▶ [Work required]: Nothing in the entries may be dropped: restate them word for word.

▶ [Records for the task]:

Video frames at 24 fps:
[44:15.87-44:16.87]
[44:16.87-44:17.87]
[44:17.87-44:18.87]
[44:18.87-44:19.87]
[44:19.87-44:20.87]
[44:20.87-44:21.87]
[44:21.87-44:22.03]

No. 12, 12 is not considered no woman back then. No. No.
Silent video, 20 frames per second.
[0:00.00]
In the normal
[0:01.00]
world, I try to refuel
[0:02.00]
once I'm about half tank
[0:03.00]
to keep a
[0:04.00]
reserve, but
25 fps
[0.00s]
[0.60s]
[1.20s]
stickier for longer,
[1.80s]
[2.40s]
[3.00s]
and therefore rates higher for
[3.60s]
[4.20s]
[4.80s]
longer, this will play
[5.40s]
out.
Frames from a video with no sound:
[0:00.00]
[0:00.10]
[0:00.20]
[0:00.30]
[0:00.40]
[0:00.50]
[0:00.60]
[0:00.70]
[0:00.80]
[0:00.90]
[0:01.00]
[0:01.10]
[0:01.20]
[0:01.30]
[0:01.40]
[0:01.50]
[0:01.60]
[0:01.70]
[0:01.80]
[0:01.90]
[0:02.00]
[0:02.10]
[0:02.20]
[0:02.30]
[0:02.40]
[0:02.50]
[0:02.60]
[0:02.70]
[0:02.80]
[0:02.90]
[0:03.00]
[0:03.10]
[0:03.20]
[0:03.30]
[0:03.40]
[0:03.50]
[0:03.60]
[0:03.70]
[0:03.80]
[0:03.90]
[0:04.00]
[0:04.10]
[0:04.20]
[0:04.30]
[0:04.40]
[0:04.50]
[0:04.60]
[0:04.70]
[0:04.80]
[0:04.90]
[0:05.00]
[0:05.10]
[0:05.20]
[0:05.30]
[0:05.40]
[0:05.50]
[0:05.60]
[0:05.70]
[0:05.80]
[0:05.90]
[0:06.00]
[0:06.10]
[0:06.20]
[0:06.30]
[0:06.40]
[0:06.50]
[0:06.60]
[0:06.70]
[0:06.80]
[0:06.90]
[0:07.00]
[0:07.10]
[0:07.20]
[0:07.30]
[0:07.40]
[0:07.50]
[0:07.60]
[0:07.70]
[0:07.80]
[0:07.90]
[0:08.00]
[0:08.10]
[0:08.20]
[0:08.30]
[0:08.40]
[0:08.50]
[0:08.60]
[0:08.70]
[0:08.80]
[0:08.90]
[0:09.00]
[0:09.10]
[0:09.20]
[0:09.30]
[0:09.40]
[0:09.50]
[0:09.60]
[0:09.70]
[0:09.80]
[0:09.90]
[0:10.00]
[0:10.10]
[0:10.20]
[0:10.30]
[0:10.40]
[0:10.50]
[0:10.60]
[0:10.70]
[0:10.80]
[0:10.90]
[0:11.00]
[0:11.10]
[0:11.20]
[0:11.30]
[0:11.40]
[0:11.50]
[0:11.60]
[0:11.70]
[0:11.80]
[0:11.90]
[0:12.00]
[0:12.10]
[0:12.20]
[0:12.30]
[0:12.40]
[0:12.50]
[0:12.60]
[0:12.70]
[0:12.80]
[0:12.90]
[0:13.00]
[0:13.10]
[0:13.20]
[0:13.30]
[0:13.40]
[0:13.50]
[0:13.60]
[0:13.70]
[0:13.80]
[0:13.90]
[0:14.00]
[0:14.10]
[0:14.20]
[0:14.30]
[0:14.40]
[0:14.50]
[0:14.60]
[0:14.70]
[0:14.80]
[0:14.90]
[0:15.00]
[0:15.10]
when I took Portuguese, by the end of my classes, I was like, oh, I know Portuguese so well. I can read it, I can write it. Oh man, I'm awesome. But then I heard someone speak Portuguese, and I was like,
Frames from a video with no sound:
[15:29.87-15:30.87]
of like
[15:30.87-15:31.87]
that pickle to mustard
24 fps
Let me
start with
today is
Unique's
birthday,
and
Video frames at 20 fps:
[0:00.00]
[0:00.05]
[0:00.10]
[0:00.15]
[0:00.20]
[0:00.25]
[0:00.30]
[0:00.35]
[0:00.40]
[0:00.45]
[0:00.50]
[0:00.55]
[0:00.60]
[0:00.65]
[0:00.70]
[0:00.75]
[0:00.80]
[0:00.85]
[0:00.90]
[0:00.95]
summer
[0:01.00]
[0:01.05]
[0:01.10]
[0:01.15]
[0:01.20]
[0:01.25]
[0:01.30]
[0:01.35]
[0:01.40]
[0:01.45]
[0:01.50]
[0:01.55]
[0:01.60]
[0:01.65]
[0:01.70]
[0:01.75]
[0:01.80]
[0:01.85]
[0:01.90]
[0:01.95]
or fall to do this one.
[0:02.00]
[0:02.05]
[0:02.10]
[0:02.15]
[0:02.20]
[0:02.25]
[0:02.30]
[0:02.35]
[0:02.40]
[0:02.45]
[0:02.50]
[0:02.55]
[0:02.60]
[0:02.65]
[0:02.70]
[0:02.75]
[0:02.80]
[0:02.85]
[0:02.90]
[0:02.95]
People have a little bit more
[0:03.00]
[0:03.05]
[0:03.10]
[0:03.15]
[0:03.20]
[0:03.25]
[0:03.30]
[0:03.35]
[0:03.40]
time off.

▶ [Task answer]:
Video frames at 24 fps:
[44:15.87-44:16.87]
[44:16.87-44:17.87]
[44:17.87-44:18.87]
[44:18.87-44:19.87]
[44:19.87-44:20.87]
[44:20.87-44:21.87]
[44:21.87-44:22.03]

No. 12, 12 is not considered no woman back then. No. No.
Silent video, 20 frames per second.
[0:00.00]
In the normal
[0:01.00]
world, I try to refuel
[0:02.00]
once I'm about half tank
[0:03.00]
to keep a
[0:04.00]
reserve, but
25 fps
[0.00s]
[0.60s]
[1.20s]
stickier for longer,
[1.80s]
[2.40s]
[3.00s]
and therefore rates higher for
[3.60s]
[4.20s]
[4.80s]
longer, this will play
[5.40s]
out.
Frames from a video with no sound:
[0:00.00]
[0:00.10]
[0:00.20]
[0:00.30]
[0:00.40]
[0:00.50]
[0:00.60]
[0:00.70]
[0:00.80]
[0:00.90]
[0:01.00]
[0:01.10]
[0:01.20]
[0:01.30]
[0:01.40]
[0:01.50]
[0:01.60]
[0:01.70]
[0:01.80]
[0:01.90]
[0:02.00]
[0:02.10]
[0:02.20]
[0:02.30]
[0:02.40]
[0:02.50]
[0:02.60]
[0:02.70]
[0:02.80]
[0:02.90]
[0:03.00]
[0:03.10]
[0:03.20]
[0:03.30]
[0:03.40]
[0:03.50]
[0:03.60]
[0:03.70]
[0:03.80]
[0:03.90]
[0:04.00]
[0:04.10]
[0:04.20]
[0:04.30]
[0:04.40]
[0:04.50]
[0:04.60]
[0:04.70]
[0:04.80]
[0:04.90]
[0:05.00]
[0:05.10]
[0:05.20]
[0:05.30]
[0:05.40]
[0:05.50]
[0:05.60]
[0:05.70]
[0:05.80]
[0:05.90]
[0:06.00]
[0:06.10]
[0:06.20]
[0:06.30]
[0:06.40]
[0:06.50]
[0:06.60]
[0:06.70]
[0:06.80]
[0:06.90]
[0:07.00]
[0:07.10]
[0:07.20]
[0:07.30]
[0:07.40]
[0:07.50]
[0:07.60]
[0:07.70]
[0:07.80]
[0:07.90]
[0:08.00]
[0:08.10]
[0:08.20]
[0:08.30]
[0:08.40]
[0:08.50]
[0:08.60]
[0:08.70]
[0:08.80]
[0:08.90]
[0:09.00]
[0:09.10]
[0:09.20]
[0:09.30]
[0:09.40]
[0:09.50]
[0:09.60]
[0:09.70]
[0:09.80]
[0:09.90]
[0:10.00]
[0:10.10]
[0:10.20]
[0:10.30]
[0:10.40]
[0:10.50]
[0:10.60]
[0:10.70]
[0:10.80]
[0:10.90]
[0:11.00]
[0:11.10]
[0:11.20]
[0:11.30]
[0:11.40]
[0:11.50]
[0:11.60]
[0:11.70]
[0:11.80]
[0:11.90]
[0:12.00]
[0:12.10]
[0:12.20]
[0:12.30]
[0:12.40]
[0:12.50]
[0:12.60]
[0:12.70]
[0:12.80]
[0:12.90]
[0:13.00]
[0:13.10]
[0:13.20]
[0:13.30]
[0:13.40]
[0:13.50]
[0:13.60]
[0:13.70]
[0:13.80]
[0:13.90]
[0:14.00]
[0:14.10]
[0:14.20]
[0:14.30]
[0:14.40]
[0:14.50]
[0:14.60]
[0:14.70]
[0:14.80]
[0:14.90]
[0:15.00]
[0:15.10]
when I took Portuguese, by the end of my classes, I was like, oh, I know Portuguese so well. I can read it, I can write it. Oh man, I'm awesome. But then I heard someone speak Portuguese, and I was like,
Frames from a video with no sound:
[15:29.87-15:30.87]
of like
[15:30.87-15:31.87]
that pickle to mustard
24 fps
Let me
start with
today is
Unique's
birthday,
and
Video frames at 20 fps:
[0:00.00]
[0:00.05]
[0:00.10]
[0:00.15]
[0:00.20]
[0:00.25]
[0:00.30]
[0:00.35]
[0:00.40]
[0:00.45]
[0:00.50]
[0:00.55]
[0:00.60]
[0:00.65]
[0:00.70]
[0:00.75]
[0:00.80]
[0:00.85]
[0:00.90]
[0:00.95]
summer
[0:01.00]
[0:01.05]
[0:01.10]
[0:01.15]
[0:01.20]
[0:01.25]
[0:01.30]
[0:01.35]
[0:01.40]
[0:01.45]
[0:01.50]
[0:01.55]
[0:01.60]
[0:01.65]
[0:01.70]
[0:01.75]
[0:01.80]
[0:01.85]
[0:01.90]
[0:01.95]
or fall to do this one.
[0:02.00]
[0:02.05]
[0:02.10]
[0:02.15]
[0:02.20]
[0:02.25]
[0:02.30]
[0:02.35]
[0:02.40]
[0:02.45]
[0:02.50]
[0:02.55]
[0:02.60]
[0:02.65]
[0:02.70]
[0:02.75]
[0:02.80]
[0:02.85]
[0:02.90]
[0:02.95]
People have a little bit more
[0:03.00]
[0:03.05]
[0:03.10]
[0:03.15]
[0:03.20]
[0:03.25]
[0:03.30]
[0:03.35]
[0:03.40]
time off.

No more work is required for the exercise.